By itself, fiber won’t fix the staggering, interlocking problems of inequality that America confronts, but without fiber we stand little chance of taking on inequality at all. And if we do not address inequality, we risk the future of liberal democracy, in which responsible, self-governing people are committed to everyone’s individual freedom. Every policy choice that will support liberal democracy—adequate education, health, transit, and employment opportunities, which together make an informed and engaged citizenry—requires the bedrock of fiber everywhere, reaching every home and business, in order to be effectively and fairly implemented.

 

But building out fiber networks is not easy, both because it requires significant upfront investment (even cash-flush Google investors “found fiber too capital-intensive for their tastes”) and because of successful lobbying efforts by cable and telephone companies, along with the American Legislative Exchange Council (ALEC) that has led to around twenty states making it nearly impossible, and often illegal, for municipalities to build out their networks. Telecommunications companies like AT&T and Verizon actually promised to upgrade to fiber if they were no longer regulated as utilities, which they successfully lobbied for—arguing that competing cable companies were not regulated as such—but they never actually made the investment to do so once they were free of those regulations.

The book provides a very thorough technical understanding of the issues, too, and why physical fiber lines are still so important in an increasingly wireless world:  

 

Fiber and wireless are complementary technologies. Saying “the future is wireless, who cares about fiber” is like saying we can have airplanes without airports—those wireless signals need a wire in order to travel any real distance.

 

“It may sound paradoxical,” says Crawford, “but the future of wireless service depends completely on how much fiber is in place.” Not only that, but about “80 percent of the cost of fiber is labor, so we’ll be putting a lot of people to work to get this done.”

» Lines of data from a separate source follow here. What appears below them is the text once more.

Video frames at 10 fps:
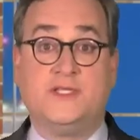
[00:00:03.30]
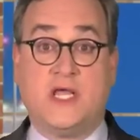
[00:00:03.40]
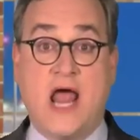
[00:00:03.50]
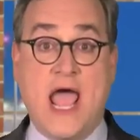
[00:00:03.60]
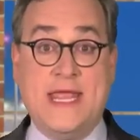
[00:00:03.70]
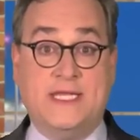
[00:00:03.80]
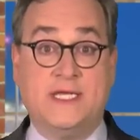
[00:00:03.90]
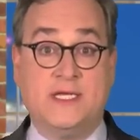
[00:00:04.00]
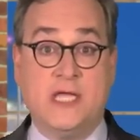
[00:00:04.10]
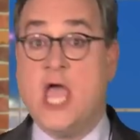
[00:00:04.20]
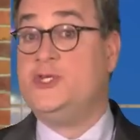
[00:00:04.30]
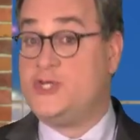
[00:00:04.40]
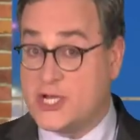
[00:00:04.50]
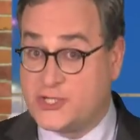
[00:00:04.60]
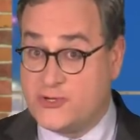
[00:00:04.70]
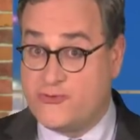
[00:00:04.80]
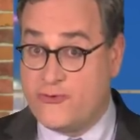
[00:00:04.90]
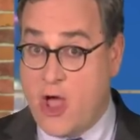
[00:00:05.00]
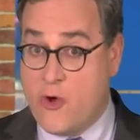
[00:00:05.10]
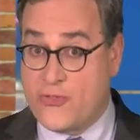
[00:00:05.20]
Tonight, Justin
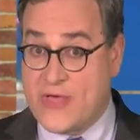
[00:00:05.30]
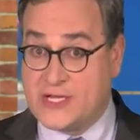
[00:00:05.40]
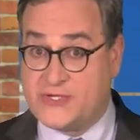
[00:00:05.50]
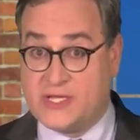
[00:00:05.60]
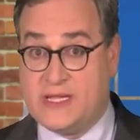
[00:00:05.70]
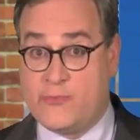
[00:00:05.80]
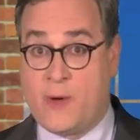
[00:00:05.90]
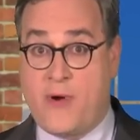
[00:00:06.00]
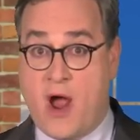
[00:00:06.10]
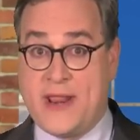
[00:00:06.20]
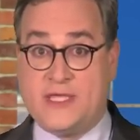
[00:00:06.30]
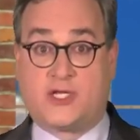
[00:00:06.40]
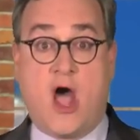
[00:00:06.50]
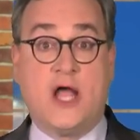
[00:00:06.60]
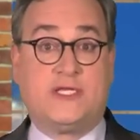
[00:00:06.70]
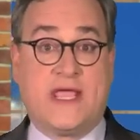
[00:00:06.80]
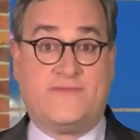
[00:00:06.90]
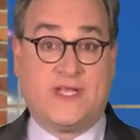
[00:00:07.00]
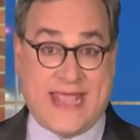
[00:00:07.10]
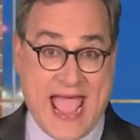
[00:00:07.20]
Trudeau thinks the Liberal Party is God's
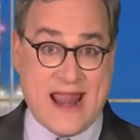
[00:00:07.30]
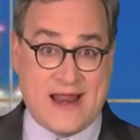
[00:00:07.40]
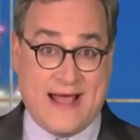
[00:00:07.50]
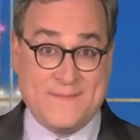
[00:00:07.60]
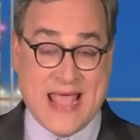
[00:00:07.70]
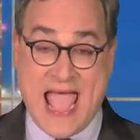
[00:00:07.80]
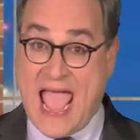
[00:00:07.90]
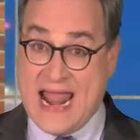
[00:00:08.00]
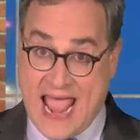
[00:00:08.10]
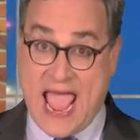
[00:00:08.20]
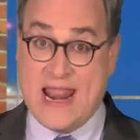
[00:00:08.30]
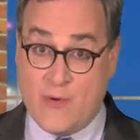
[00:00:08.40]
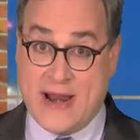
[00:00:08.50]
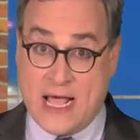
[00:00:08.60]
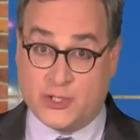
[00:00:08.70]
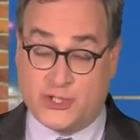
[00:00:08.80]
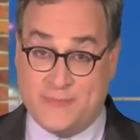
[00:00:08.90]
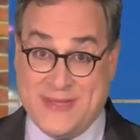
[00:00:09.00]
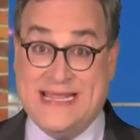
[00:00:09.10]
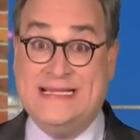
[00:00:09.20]
gift to Canada and anyone else
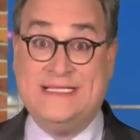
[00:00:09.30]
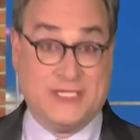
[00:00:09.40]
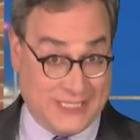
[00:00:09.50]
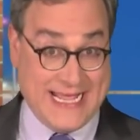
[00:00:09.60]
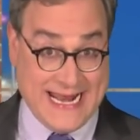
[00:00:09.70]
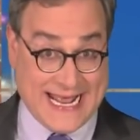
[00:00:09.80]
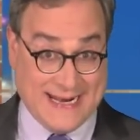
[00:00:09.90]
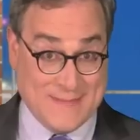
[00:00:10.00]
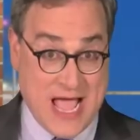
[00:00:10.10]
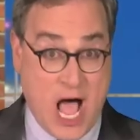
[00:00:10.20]
should be deleted.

What we need, she believes, is a national leader to champion this vital infrastructure in the way Lincoln did the railroads, in the way FDR and the New Deal did for electrification, and the way Eisenhower did for the federal highway system—turning it into a national priority. It doesn’t look good at the moment, when the big, expensive infrastructure project our current president has shut down the government over is a wall. But the “500 five hundred brave cities in this country are way ahead of the national trend” offer a promising and informative example to others that want to follow their lead. That said:

 

The most important thread of all, however, runs invisibly through these stories. It has to do with a shared understanding of the role of government in widely shared infrastructure that encourages both economic growth and social justice. It also has to do with accepting the appropriateness of joint efforts when the market, left to its own devices, will not produce the desired result.

 

Leaving it up to the private sector, Crawford believes, will likely continue to leave us with “gross disparities in distribution, as with electricity in the 1930s, when 90 percent of farmers didn’t have it.” The fact of the matter is that the monopolization of our communications industry is stifling economic potential and worsening inequality. Each American deserves equal access to information, and the big cable and telecom companies simply are not only providing it, they are lobbying successfully for laws that prevent your local government from stepping up to do so.  “American democracy requires that these localities thrive,” insists Crawford, “and for this to happen, each community (and eventually the country as a whole) needs to reach the post-bandwidth era.” Getting fiber to our homes is as important in the twenty-first century as getting electricity to homes was in the twentieth century. Providing Americans homes cheap, ubiquitous communications infrastructure with virtually unlimited capacity is well within our reach. And it is not only a business and economic imperative, it is a critical social justice issue as well.